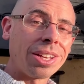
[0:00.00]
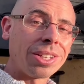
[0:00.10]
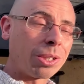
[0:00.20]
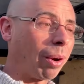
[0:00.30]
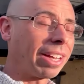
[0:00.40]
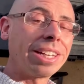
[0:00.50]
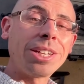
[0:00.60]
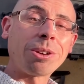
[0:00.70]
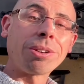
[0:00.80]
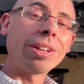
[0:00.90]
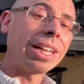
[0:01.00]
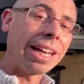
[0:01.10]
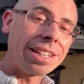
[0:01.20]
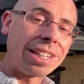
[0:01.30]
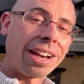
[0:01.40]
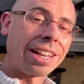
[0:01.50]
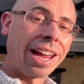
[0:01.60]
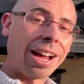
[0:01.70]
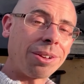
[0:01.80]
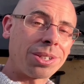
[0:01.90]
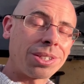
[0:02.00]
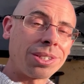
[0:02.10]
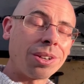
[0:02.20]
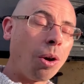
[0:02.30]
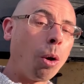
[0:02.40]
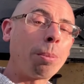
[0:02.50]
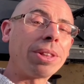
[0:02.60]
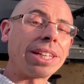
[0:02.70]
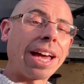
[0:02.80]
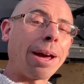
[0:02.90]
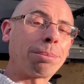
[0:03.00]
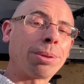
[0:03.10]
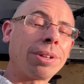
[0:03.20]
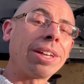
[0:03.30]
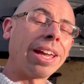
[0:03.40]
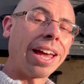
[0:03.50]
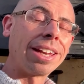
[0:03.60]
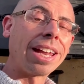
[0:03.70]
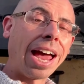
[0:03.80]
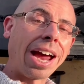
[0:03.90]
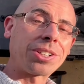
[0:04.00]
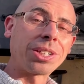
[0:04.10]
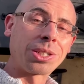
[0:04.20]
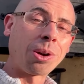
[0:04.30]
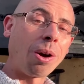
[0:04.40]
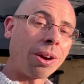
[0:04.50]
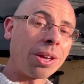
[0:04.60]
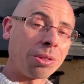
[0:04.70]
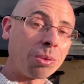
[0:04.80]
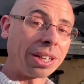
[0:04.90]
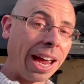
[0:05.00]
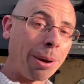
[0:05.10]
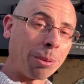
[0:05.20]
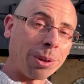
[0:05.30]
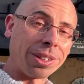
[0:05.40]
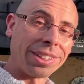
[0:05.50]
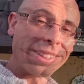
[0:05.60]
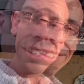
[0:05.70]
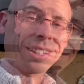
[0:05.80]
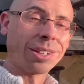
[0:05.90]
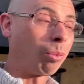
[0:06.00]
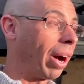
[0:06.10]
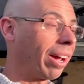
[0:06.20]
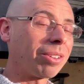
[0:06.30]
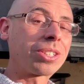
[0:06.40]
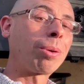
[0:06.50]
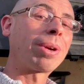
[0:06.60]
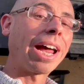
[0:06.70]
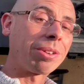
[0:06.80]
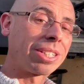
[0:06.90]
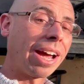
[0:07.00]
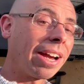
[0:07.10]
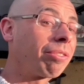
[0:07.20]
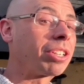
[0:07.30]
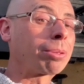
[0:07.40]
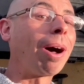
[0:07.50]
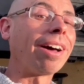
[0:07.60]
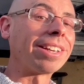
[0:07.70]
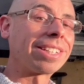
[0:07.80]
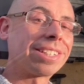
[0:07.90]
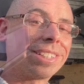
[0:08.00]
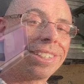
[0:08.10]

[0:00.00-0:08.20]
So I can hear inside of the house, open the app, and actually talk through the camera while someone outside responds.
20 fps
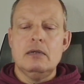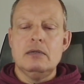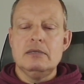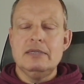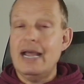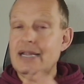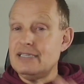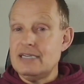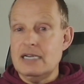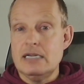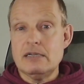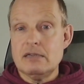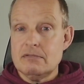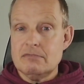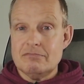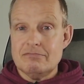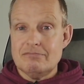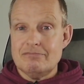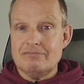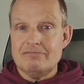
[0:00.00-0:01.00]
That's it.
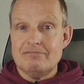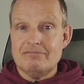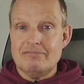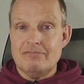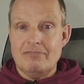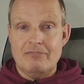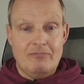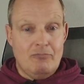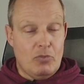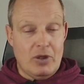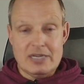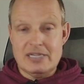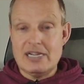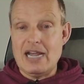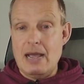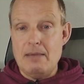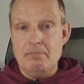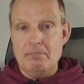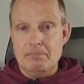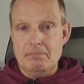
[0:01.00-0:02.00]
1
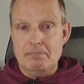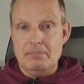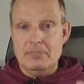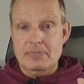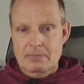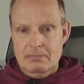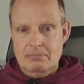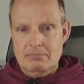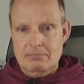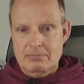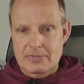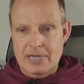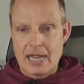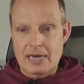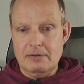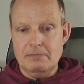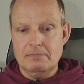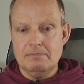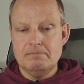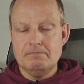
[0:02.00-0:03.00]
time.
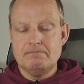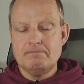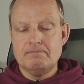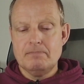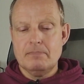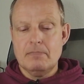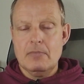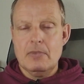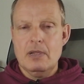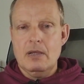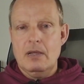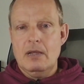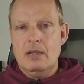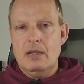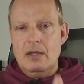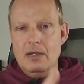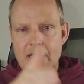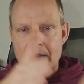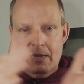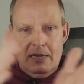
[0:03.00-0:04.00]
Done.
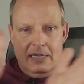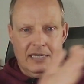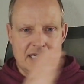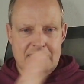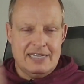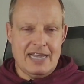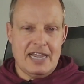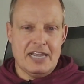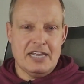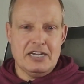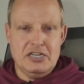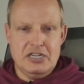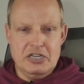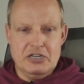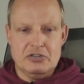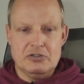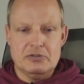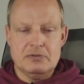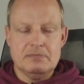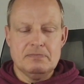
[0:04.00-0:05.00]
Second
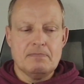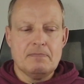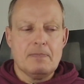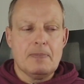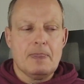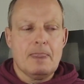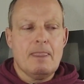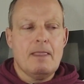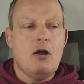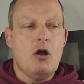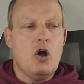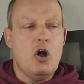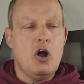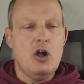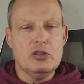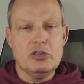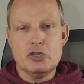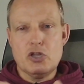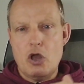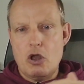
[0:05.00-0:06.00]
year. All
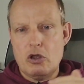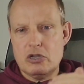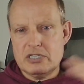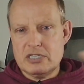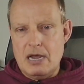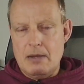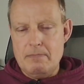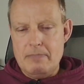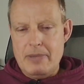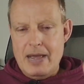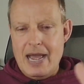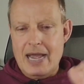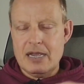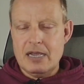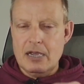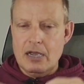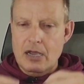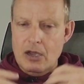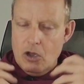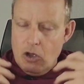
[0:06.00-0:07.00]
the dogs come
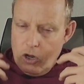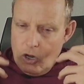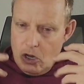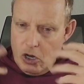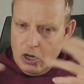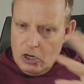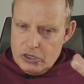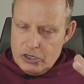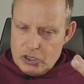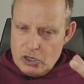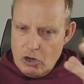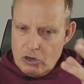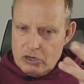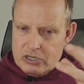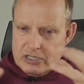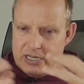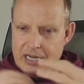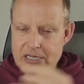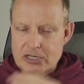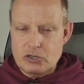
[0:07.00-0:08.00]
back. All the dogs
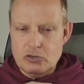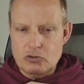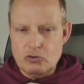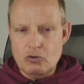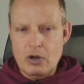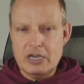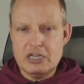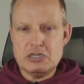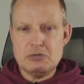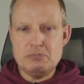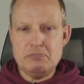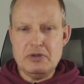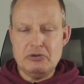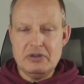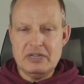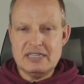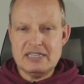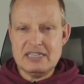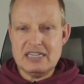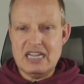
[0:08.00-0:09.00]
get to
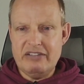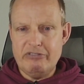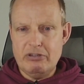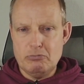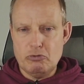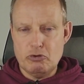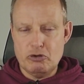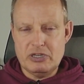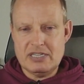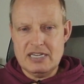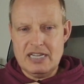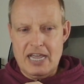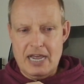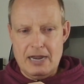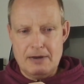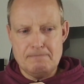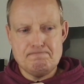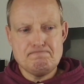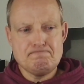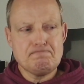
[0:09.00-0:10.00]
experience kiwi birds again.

## WHAT YOU SHOULD DO
Only text belongs in the copy: repeat each line of the data exactly and leave out the pictures.

## RESPONSE TO THIS TASK
[0:00.00]
[0:00.10]
[0:00.20]
[0:00.30]
[0:00.40]
[0:00.50]
[0:00.60]
[0:00.70]
[0:00.80]
[0:00.90]
[0:01.00]
[0:01.10]
[0:01.20]
[0:01.30]
[0:01.40]
[0:01.50]
[0:01.60]
[0:01.70]
[0:01.80]
[0:01.90]
[0:02.00]
[0:02.10]
[0:02.20]
[0:02.30]
[0:02.40]
[0:02.50]
[0:02.60]
[0:02.70]
[0:02.80]
[0:02.90]
[0:03.00]
[0:03.10]
[0:03.20]
[0:03.30]
[0:03.40]
[0:03.50]
[0:03.60]
[0:03.70]
[0:03.80]
[0:03.90]
[0:04.00]
[0:04.10]
[0:04.20]
[0:04.30]
[0:04.40]
[0:04.50]
[0:04.60]
[0:04.70]
[0:04.80]
[0:04.90]
[0:05.00]
[0:05.10]
[0:05.20]
[0:05.30]
[0:05.40]
[0:05.50]
[0:05.60]
[0:05.70]
[0:05.80]
[0:05.90]
[0:06.00]
[0:06.10]
[0:06.20]
[0:06.30]
[0:06.40]
[0:06.50]
[0:06.60]
[0:06.70]
[0:06.80]
[0:06.90]
[0:07.00]
[0:07.10]
[0:07.20]
[0:07.30]
[0:07.40]
[0:07.50]
[0:07.60]
[0:07.70]
[0:07.80]
[0:07.90]
[0:08.00]
[0:08.10]

[0:00.00-0:08.20]
So I can hear inside of the house, open the app, and actually talk through the camera while someone outside responds.
20 fps
[0:00.00-0:01.00]
That's it.
[0:01.00-0:02.00]
1
[0:02.00-0:03.00]
time.
[0:03.00-0:04.00]
Done.
[0:04.00-0:05.00]
Second
[0:05.00-0:06.00]
year. All
[0:06.00-0:07.00]
the dogs come
[0:07.00-0:08.00]
back. All the dogs
[0:08.00-0:09.00]
get to
[0:09.00-0:10.00]
experience kiwi birds again.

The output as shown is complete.